Hace cinco años, el Sindicato Internacional de Empleados de Servicios (SEIU) anunció un plan audaz para crear “sindicatos para todos”.

Hoy en California, esa visión parece muy pequeña.

¿De qué otra manera responder al próximo lanzamiento a nivel estatal del llamado sindicato de trabajadores de comida rápida? Esta nueva entidad no es un sindicato en el sentido tradicional, no tiene una fuente de financiación autosostenible ni un empleador con el que esté obligada a negociar. Además, no tiene una autoridad clara más allá de recopilar comentarios de los partidarios sindicales existentes.

Si un sindicato sólo de nombre es el futuro de SEIU, no es de extrañar que la presidenta del sindicato, Mary Kay Henry, anunciara su retiro esta semana.

Este fiasco de la comida rápida es un desastre creado por el propio SEIU. El sindicato ha pasado más de una década trabajando en su campaña “Lucha por $15” y “Unite”, una iniciativa enormemente costosa para unir a los restaurantes de comida rápida. El precio final superó los 100 millones de dólares. El sindicato logró su objetivo político de normalizar el salario mínimo de 15 dólares, pero fracasó espectacularmente en su objetivo de sindicalizar a los trabajadores de la comida rápida.

(Según las presentaciones más recientes del Departamento de Trabajo, el Sindicato Nacional de Trabajadores de Comida Rápida de SEIU no reportó miembros).

A la luz de su lucha a nivel nacional, el sindicato recurrió a sus aliados legislativos en California. Ha trabajado durante muchos años para aprobar la llamada “Ley de Recuperación Rápida”, un plan para crear una nueva junta que regularía los salarios y las condiciones laborales de los trabajadores de la comida rápida. La idea: salvar al sindicato de la molestia improductiva de registrar nuevos trabajadores y, en cambio, someterlos a todos a una junta gubernamental controlada por el sindicato.

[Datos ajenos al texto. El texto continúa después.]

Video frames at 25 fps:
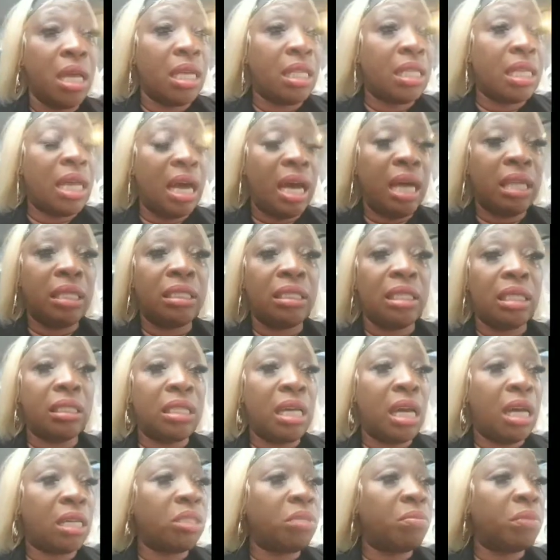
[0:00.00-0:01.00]
The artist that
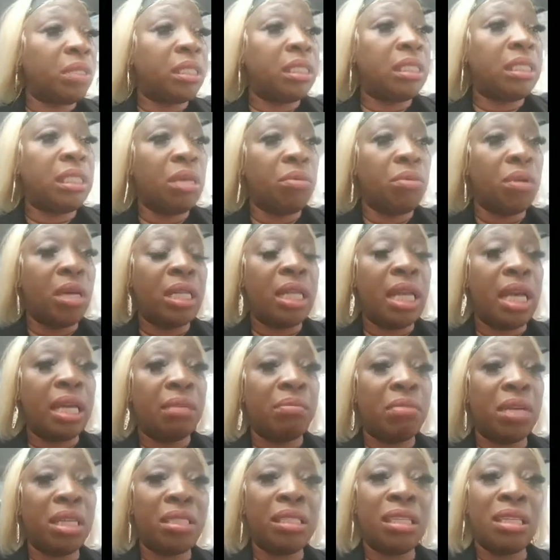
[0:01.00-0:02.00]
talk to me see me and
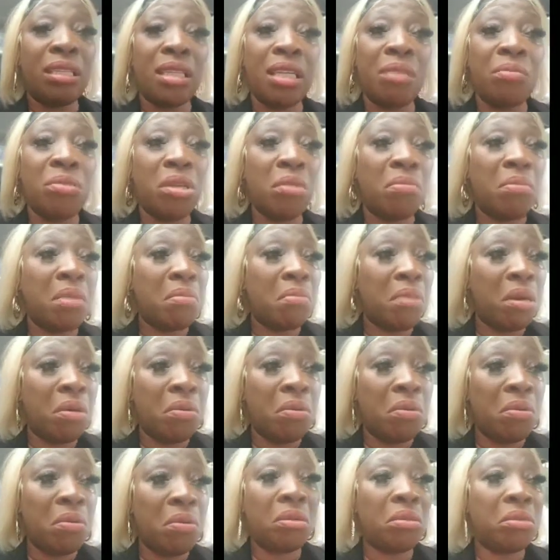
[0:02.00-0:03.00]
like me I say him no remember
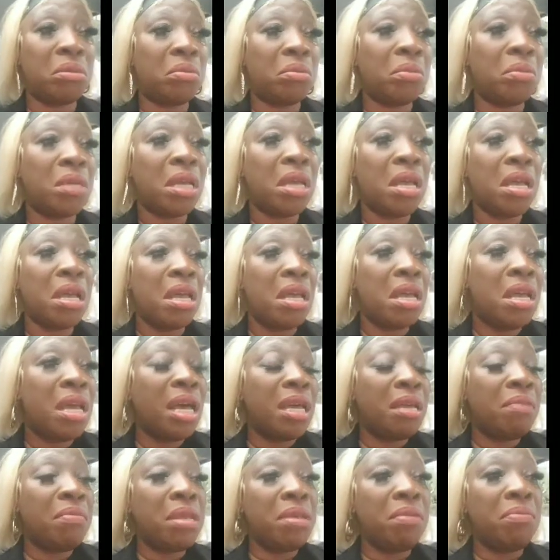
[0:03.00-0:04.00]
what he do to me.
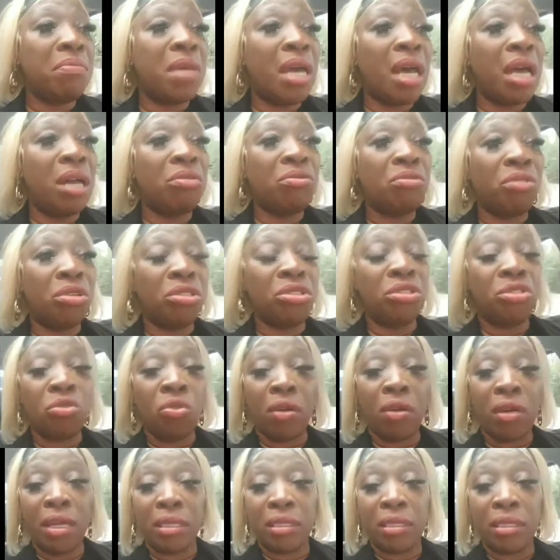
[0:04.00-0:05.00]
Me I'll run
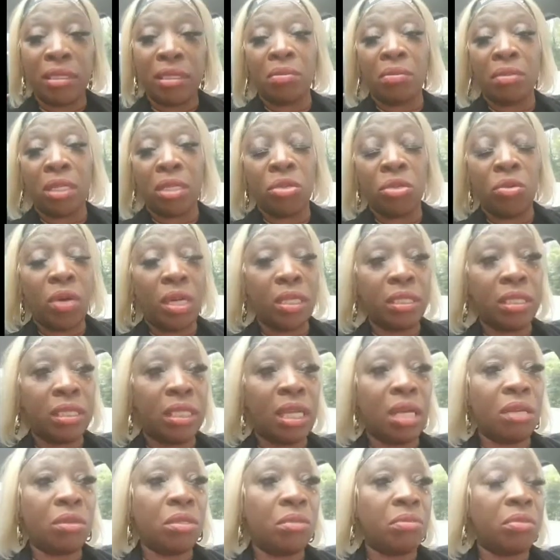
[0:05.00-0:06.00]
joke and say to him, say do one
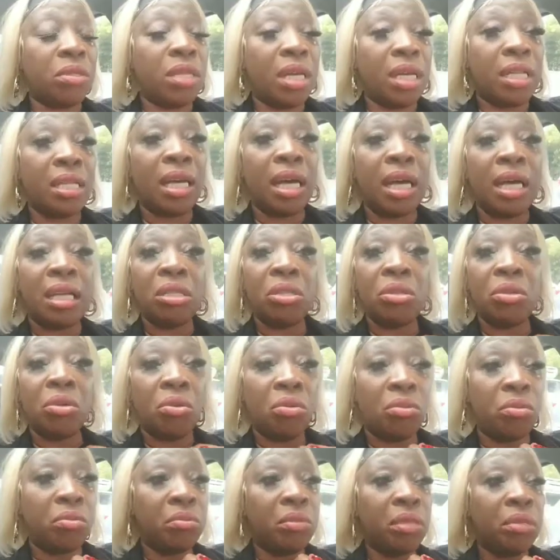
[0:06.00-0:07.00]
song with me and I
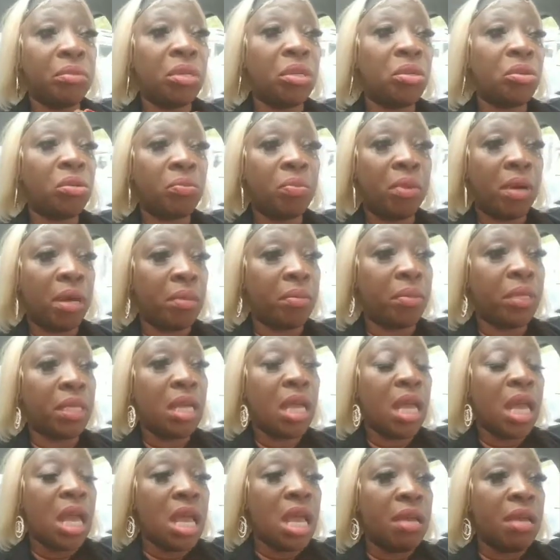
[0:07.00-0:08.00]
know he no look for me.
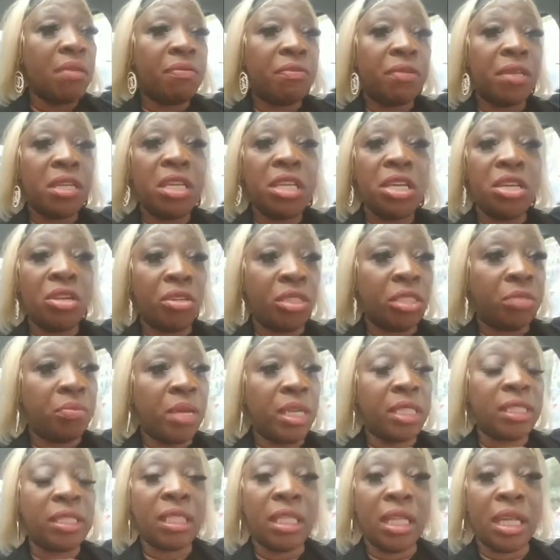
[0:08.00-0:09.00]
For years
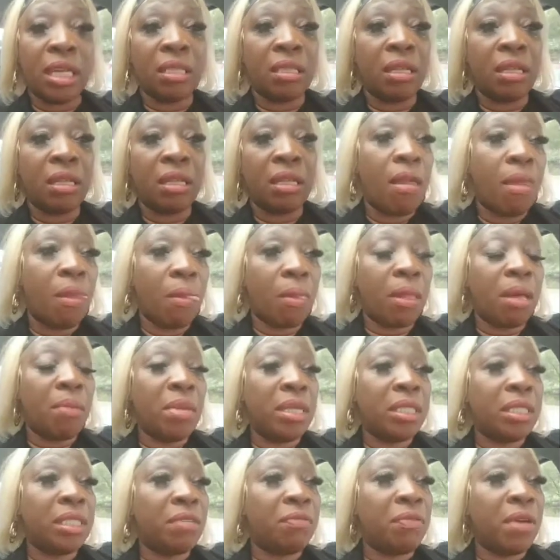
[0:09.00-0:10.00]
me I say that.
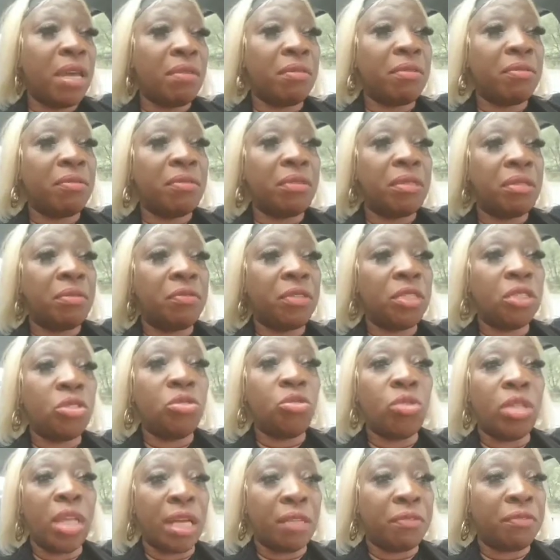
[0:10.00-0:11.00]
I say if I
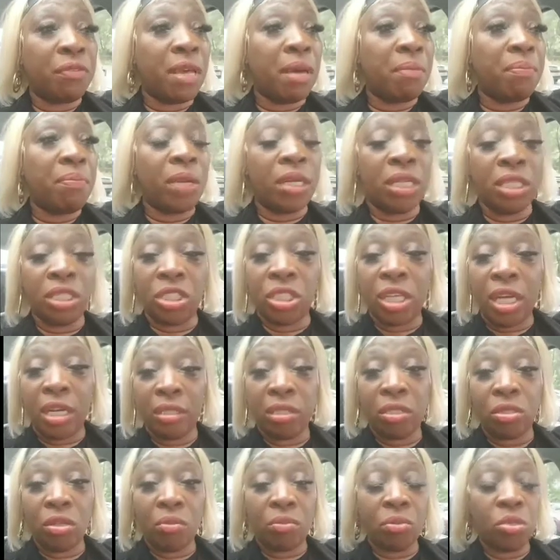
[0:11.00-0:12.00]
do that for apology
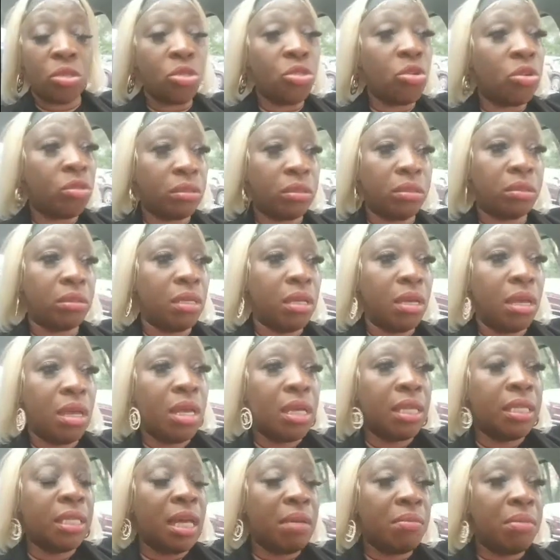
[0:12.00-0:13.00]
or something, nothing.
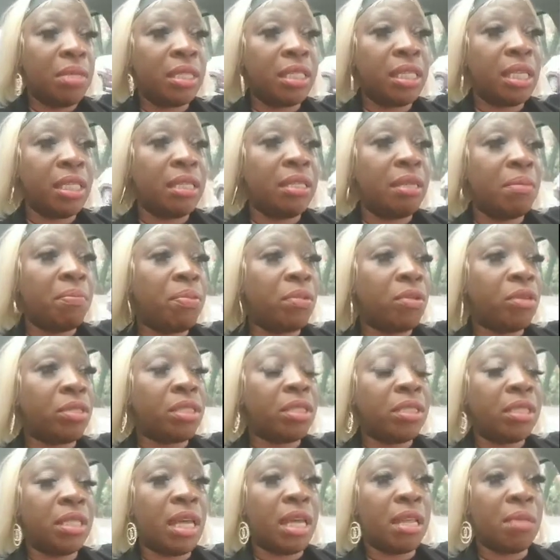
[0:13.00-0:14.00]
That means that the
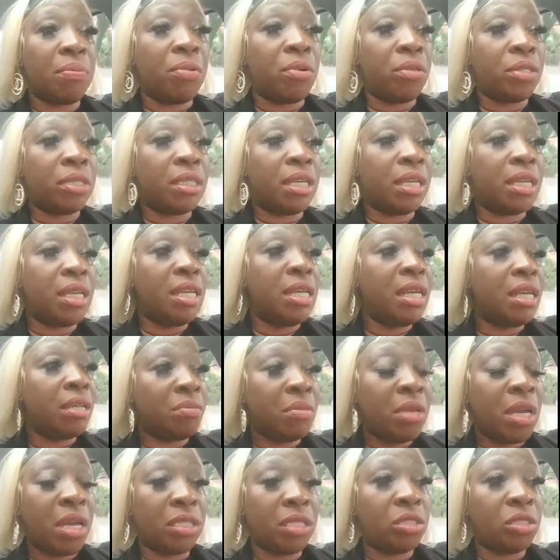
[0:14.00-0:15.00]
person
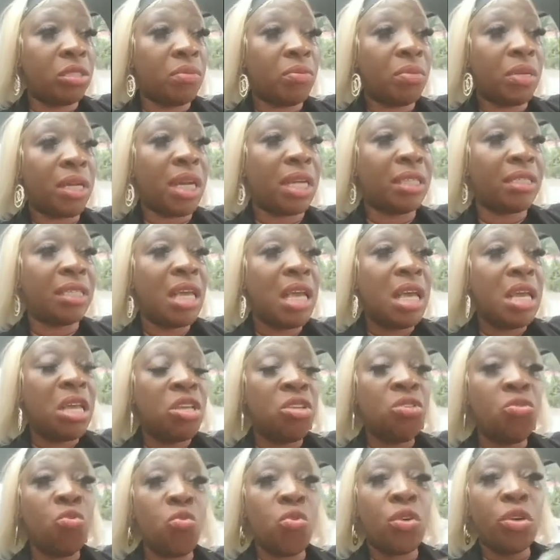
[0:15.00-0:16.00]
hate me or something, because
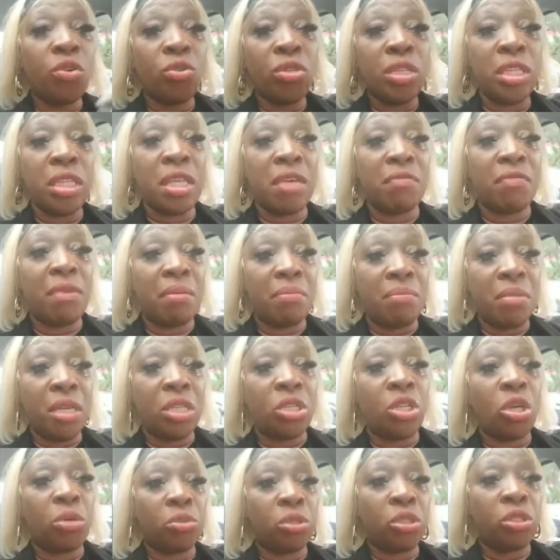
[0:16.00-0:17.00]
you could never
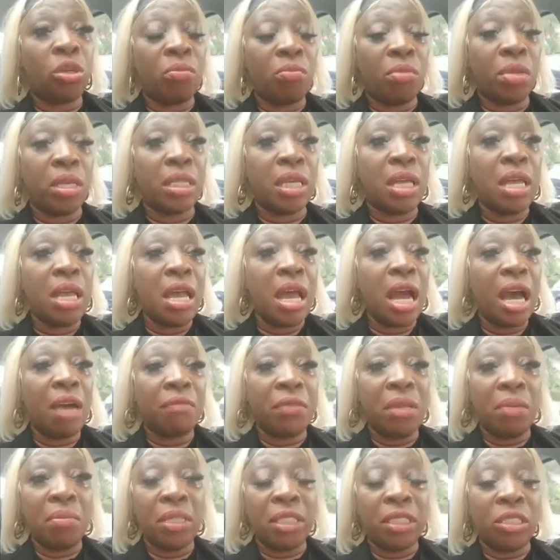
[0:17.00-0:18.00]
beat up somebody
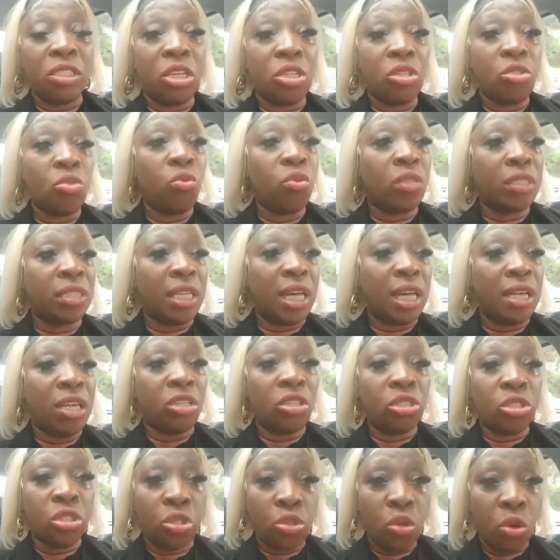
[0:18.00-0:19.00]
after me, you know, so I
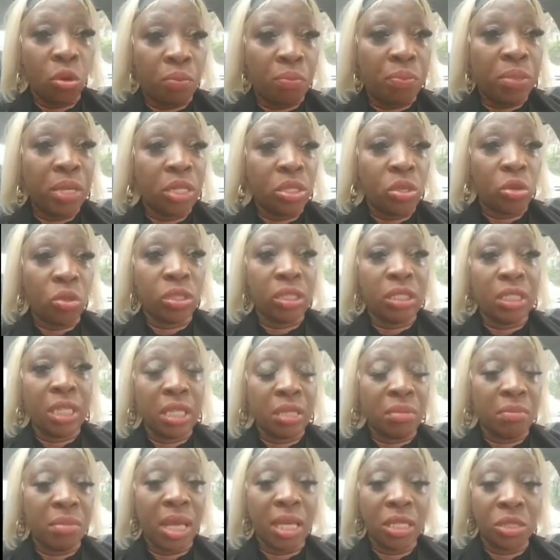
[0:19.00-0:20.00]
look at dub plate
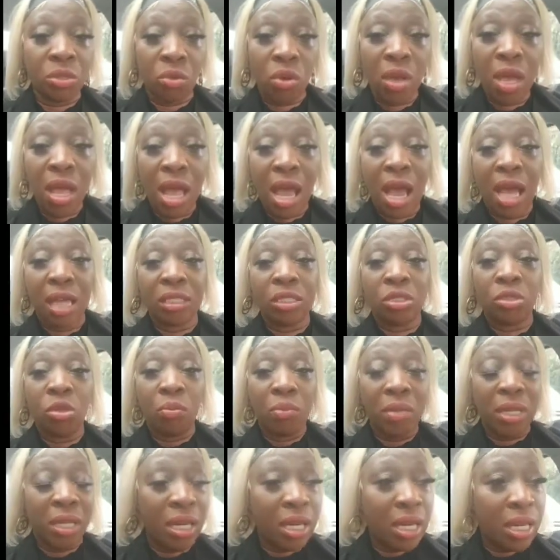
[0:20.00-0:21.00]
hustling me I do. And so
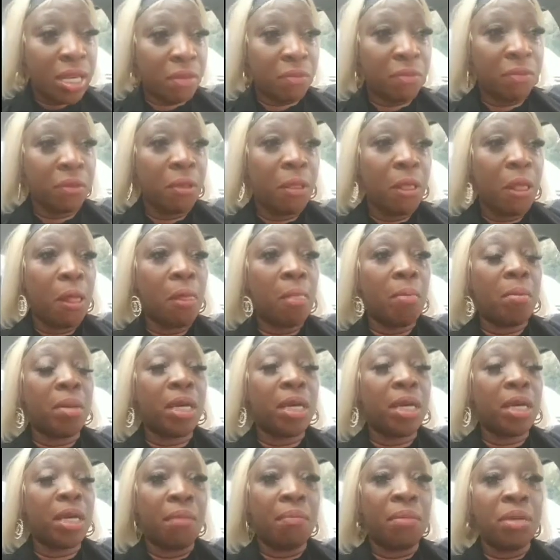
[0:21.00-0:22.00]
me live
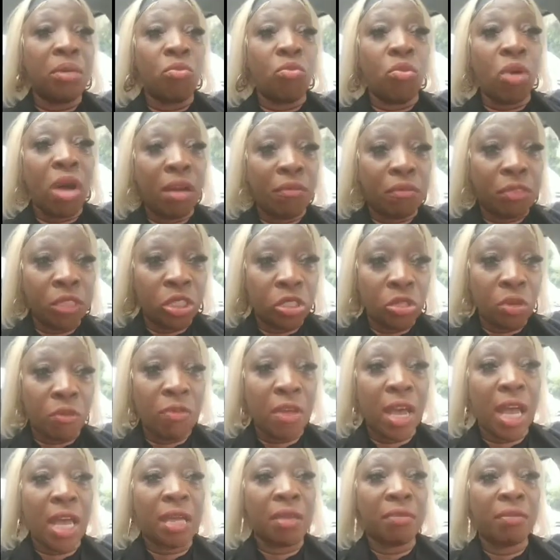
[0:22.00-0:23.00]
because me want to
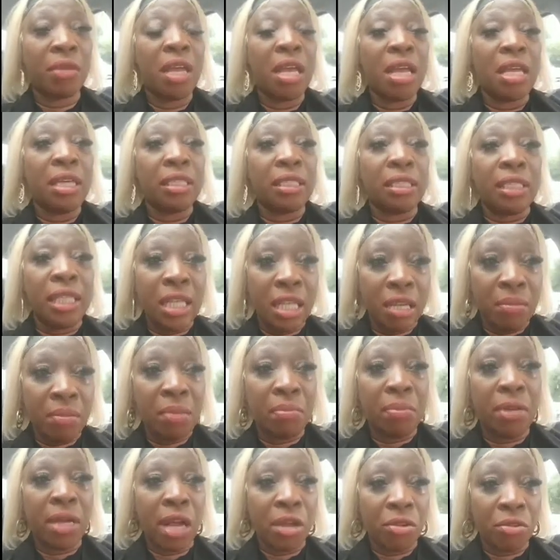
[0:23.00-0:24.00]
survive till
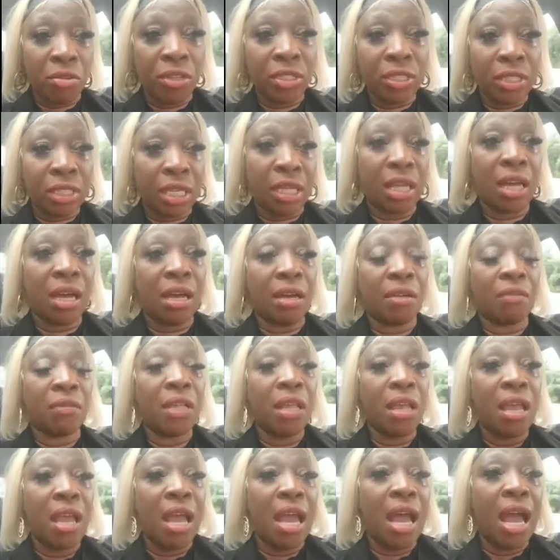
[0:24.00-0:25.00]
my career take off.
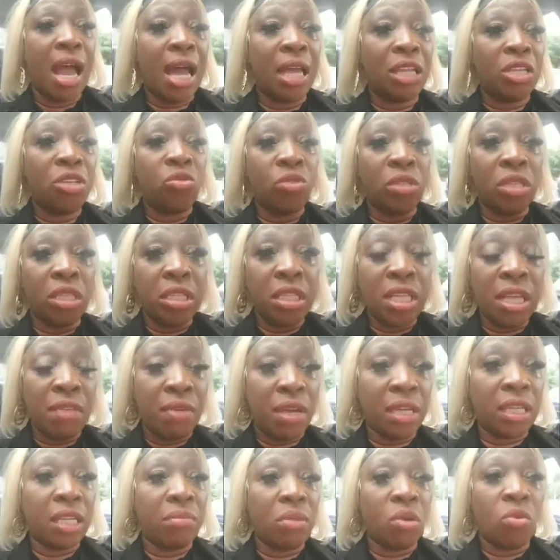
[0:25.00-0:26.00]
And you
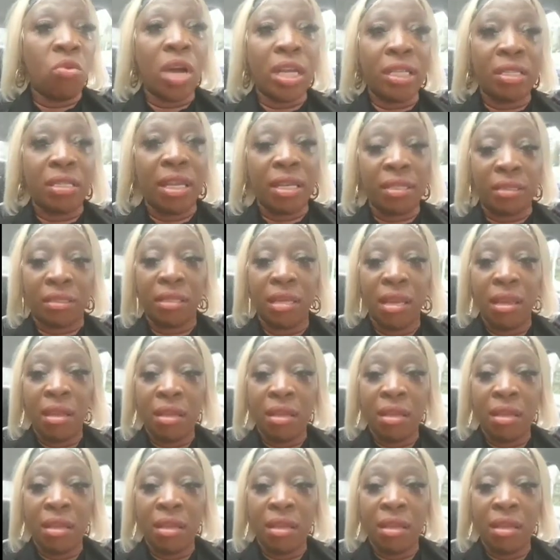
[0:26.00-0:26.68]
never give me one yet.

Aunque el sindicato tardó dos sesiones legislativas en aprobarlo, debido a la feroz resistencia de los restaurantes, finalmente llegó al escritorio del gobernador en 2022. Lo firmó el Día del Trabajo de ese año.

Pero ese no fue el final de la historia. La industria de los restaurantes recopiló con éxito más de 1 millón de firmas para presentar la impopular ley ante los votantes en un referéndum en 2024. Para evitar una vergonzosa derrota pública en las urnas, SEIU se encontró en una posición inusualmente vulnerable: en la mesa de negociaciones con su arco. enemigos en la industria hotelera.

A cambio de retirar el referéndum, el consejo de comida rápida característico de SEIU se transformó en el Tigre de los dientes más pequeños, un consejo asesor cuya autoridad principal es aumentar el salario mínimo para mantenerse al día con el costo de vida. Se canceló un plan sindical para destruir la industria de las franquicias. A las zonas liberales como Los Ángeles y San Francisco se les prohibió aumentar los salarios de la comida rápida por encima de cualquier mandato gubernamental.

La única prioridad política del sindicato en las negociaciones –un salario mínimo de 20 dólares en muchos restaurantes de comida rápida– ya ha demostrado ser profundamente impopular. Los precios de la comida rápida en California se encuentran entre los más altos del país y aumentarán aún más gracias a un mandato salarial respaldado por SEIU, informó el Wall Street Journal. Según se informa, los restaurantes han reducido las horas y los beneficios de los trabajadores, e incluso han eliminado el servicio de almuerzo, todo para mantener sus puertas abiertas en respuesta al salario mínimo de $20.